Community:BreakingSourceCodeExample
From Splunk Wiki
Suppose you want to shove all of your source code into Splunk, so you can search your code. By default Splunk will break unknown source types on timestamps. C++ and Java source types obviously do not have timestamps! You also don't want to process each source line as a separate event. Below is the configuration to have Splunk break events whenever a function closes. In Java and C++ this is generally done with a "}" near the beginning of a line. In C++ as the first character, generally, and Java within a few characters.

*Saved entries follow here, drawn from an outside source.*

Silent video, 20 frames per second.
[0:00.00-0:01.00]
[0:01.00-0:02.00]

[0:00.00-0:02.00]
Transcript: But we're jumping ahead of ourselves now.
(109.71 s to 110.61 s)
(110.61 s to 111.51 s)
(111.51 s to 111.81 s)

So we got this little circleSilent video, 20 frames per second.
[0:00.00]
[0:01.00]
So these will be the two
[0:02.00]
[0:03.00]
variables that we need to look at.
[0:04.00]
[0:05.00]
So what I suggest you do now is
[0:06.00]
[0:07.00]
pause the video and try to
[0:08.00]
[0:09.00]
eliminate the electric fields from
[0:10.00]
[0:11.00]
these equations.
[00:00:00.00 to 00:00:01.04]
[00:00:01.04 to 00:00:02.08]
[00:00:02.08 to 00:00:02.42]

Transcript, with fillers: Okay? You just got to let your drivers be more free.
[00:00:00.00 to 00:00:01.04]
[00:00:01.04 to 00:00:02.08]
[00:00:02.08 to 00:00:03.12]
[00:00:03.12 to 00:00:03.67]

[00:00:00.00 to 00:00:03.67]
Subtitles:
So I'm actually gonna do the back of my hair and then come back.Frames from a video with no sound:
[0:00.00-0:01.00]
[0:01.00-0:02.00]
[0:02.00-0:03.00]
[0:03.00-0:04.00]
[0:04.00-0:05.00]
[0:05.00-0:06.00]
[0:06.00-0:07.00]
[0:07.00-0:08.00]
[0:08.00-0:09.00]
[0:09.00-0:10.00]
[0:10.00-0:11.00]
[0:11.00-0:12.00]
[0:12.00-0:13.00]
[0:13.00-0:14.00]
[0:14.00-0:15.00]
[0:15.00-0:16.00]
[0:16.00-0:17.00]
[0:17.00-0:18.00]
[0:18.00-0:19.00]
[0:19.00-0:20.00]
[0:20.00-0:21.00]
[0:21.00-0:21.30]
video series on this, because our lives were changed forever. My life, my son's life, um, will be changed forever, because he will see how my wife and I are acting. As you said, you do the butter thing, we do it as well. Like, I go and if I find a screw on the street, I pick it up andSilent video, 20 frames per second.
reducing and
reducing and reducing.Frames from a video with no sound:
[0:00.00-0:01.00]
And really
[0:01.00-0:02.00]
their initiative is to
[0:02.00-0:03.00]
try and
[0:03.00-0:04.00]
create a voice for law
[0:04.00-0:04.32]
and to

Step 1) In props.conf, let's tell Splunk that files that end in c, cc, cpp, cxx, etc., are C++ files; and that files that end in .java are java files. Note the four periods "....". The first 3 are an ellipse (...) saying match on anything to the left. The fourth period is the actual extension ".". Think of it as "..." + ".cpp"
[source::....(c|cc|cpp|cs|cxx|h|hh|hpp|hxx)]
sourcetype = c++
[source::....(java)]
sourcetype = java
Step 2) Still in props.conf, let's define the behavior of the source types c++ and java.
##############################################################################
####### ADDS REASONABLY GOOD SUPPORT FOR C++ AND JAVA BY BREAKING FUNCTIONS,
####### CLASSES, STRUCTS INTO SEPARATE EVENTS
####### -- david@splunk.com
##############################################################################
[c++]
# -- break at end of functions, classes, and structs
MUST_BREAK_AFTER = ^}
BREAK_ONLY_BEFORE = gooblygook
# -- allow insanely long functions
MAX_EVENTS=4000
# no timestamps in line, use the file modification time
DATETIME_CONFIG = NONE
CHECK_METHOD = modtime
# don't learn what c++ files look like, we'll simply classify them by extension
LEARN_MODEL = false
[java]
BREAK_ONLY_BEFORE = gooblygook
# break at end of classes or methods on level deep in class, assuming indented one tab or 4 spaces
MUST_BREAK_AFTER = ^(?:\t| {0,4})}
# -- allow insanely long functions
MAX_EVENTS=4000
# no timestamps in line, use the file modification time
DATETIME_CONFIG = NONE
CHECK_METHOD = modtime
# don't learn what c++ files look like, we'll simply classify them by extension
LEARN_MODEL = false
The result of the below configuration is that all lines within a function, method, struct, and class, are put together as a single event.
You can then search for things like "what are my longest functions?":
sourcetype=java | sort -linecount